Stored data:

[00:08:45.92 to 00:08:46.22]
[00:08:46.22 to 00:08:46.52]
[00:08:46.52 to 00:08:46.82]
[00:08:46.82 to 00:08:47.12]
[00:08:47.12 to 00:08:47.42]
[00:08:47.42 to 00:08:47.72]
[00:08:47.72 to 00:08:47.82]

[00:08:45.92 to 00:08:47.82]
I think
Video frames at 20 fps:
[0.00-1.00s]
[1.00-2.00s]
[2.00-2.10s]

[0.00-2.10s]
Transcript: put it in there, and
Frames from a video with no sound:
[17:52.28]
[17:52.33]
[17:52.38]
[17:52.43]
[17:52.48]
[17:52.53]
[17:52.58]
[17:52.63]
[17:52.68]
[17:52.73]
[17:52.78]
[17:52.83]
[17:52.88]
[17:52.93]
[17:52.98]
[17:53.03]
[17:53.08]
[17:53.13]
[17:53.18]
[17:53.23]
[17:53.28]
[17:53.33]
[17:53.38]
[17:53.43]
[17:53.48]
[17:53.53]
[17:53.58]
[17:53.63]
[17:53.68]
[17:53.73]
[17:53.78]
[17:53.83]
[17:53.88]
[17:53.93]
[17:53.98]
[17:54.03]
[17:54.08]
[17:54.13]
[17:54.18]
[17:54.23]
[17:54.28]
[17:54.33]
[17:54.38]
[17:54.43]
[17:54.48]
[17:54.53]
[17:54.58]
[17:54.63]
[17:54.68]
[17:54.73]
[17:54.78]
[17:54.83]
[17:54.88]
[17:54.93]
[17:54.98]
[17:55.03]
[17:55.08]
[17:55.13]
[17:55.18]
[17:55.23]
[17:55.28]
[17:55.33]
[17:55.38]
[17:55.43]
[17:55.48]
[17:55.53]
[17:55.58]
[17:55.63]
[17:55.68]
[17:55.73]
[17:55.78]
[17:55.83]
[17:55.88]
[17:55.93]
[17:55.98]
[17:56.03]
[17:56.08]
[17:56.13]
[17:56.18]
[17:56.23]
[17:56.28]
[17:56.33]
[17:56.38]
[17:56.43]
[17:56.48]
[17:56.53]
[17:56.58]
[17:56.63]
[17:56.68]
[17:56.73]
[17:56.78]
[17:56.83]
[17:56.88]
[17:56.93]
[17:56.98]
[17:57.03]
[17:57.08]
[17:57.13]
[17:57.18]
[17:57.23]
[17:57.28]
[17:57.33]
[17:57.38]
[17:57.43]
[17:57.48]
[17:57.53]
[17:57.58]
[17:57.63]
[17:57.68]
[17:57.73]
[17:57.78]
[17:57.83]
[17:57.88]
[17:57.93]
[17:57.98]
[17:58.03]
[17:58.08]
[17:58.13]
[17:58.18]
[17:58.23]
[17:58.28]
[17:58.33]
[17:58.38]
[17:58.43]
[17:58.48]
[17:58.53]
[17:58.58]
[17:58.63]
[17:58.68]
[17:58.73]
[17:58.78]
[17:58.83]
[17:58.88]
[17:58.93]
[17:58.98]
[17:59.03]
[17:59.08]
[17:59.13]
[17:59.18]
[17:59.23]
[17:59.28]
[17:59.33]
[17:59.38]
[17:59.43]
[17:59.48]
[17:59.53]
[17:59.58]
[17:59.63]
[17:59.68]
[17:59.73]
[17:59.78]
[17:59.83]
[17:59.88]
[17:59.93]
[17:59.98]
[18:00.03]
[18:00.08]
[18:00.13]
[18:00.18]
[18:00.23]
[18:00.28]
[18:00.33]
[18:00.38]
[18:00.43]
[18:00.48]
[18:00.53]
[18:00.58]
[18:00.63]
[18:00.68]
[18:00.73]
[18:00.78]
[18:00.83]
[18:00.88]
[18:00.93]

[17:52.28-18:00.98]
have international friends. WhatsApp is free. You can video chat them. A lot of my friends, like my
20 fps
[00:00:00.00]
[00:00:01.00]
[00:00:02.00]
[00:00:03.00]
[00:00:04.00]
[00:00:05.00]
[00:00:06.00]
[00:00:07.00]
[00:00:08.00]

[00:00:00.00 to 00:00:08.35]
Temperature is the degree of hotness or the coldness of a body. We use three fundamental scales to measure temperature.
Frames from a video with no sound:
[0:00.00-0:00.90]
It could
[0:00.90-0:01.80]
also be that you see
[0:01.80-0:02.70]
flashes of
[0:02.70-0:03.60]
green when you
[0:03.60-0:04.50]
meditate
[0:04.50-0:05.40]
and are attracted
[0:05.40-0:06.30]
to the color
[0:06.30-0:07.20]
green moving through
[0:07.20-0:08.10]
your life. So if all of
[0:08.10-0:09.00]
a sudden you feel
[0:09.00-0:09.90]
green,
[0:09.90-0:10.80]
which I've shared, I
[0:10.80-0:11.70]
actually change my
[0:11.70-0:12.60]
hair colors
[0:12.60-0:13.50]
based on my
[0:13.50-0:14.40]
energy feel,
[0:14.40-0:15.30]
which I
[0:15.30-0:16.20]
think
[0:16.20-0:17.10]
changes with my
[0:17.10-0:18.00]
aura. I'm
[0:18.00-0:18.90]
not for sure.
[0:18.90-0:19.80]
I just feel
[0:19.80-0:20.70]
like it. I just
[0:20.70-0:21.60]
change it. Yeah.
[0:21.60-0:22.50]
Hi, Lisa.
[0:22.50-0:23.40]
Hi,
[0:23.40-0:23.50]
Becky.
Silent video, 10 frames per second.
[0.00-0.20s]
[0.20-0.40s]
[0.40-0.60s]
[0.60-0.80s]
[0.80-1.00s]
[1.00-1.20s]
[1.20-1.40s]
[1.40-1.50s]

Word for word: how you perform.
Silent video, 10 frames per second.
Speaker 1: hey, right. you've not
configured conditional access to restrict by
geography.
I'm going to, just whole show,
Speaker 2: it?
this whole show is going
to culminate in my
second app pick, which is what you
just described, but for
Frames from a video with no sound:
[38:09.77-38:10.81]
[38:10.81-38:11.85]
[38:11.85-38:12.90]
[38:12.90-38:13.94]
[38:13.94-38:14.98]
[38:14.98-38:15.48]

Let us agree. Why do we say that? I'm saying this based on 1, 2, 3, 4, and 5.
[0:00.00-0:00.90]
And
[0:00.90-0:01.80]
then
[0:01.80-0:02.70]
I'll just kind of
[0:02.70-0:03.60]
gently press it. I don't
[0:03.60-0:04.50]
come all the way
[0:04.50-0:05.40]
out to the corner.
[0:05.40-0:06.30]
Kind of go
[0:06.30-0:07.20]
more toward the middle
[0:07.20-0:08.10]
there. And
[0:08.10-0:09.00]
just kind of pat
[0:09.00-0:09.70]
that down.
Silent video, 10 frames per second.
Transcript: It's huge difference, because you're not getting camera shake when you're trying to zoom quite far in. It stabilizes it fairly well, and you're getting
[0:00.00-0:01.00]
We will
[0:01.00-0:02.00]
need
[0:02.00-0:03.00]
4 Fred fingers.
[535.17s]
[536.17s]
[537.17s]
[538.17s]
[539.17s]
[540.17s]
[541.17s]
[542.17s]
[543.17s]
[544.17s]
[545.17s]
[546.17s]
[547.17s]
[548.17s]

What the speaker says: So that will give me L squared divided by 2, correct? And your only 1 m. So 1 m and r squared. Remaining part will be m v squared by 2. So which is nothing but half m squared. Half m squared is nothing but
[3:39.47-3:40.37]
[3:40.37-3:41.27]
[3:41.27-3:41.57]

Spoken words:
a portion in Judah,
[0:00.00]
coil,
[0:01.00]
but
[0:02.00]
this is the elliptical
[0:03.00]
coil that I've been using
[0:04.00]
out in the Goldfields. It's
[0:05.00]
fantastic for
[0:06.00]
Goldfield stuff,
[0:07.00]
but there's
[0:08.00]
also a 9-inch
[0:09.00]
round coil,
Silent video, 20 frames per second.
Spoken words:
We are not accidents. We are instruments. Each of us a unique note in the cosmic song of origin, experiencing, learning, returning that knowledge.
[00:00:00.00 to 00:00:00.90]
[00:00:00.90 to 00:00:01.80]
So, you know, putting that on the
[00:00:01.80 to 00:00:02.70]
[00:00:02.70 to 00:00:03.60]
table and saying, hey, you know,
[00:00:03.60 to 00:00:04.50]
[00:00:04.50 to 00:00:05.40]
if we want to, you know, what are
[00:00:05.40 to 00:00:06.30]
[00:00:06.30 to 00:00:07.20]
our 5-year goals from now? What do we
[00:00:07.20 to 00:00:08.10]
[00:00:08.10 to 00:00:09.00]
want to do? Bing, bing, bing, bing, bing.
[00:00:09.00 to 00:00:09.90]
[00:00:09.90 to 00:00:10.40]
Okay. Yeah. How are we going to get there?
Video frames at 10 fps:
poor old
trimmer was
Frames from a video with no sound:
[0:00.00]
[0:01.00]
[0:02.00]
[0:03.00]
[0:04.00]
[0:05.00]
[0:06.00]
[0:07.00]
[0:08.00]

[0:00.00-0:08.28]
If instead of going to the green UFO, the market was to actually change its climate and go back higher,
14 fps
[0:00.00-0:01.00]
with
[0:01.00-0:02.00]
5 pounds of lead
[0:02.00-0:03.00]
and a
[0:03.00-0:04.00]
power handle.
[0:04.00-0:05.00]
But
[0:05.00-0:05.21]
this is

● Assignment
The first line of the entries above marks where to begin; repeat each line exactly through the one that contains "Video frames at 20", and include that line.

● Response
[00:08:45.92 to 00:08:46.22]
[00:08:46.22 to 00:08:46.52]
[00:08:46.52 to 00:08:46.82]
[00:08:46.82 to 00:08:47.12]
[00:08:47.12 to 00:08:47.42]
[00:08:47.42 to 00:08:47.72]
[00:08:47.72 to 00:08:47.82]

[00:08:45.92 to 00:08:47.82]
I think
Video frames at 20 fps:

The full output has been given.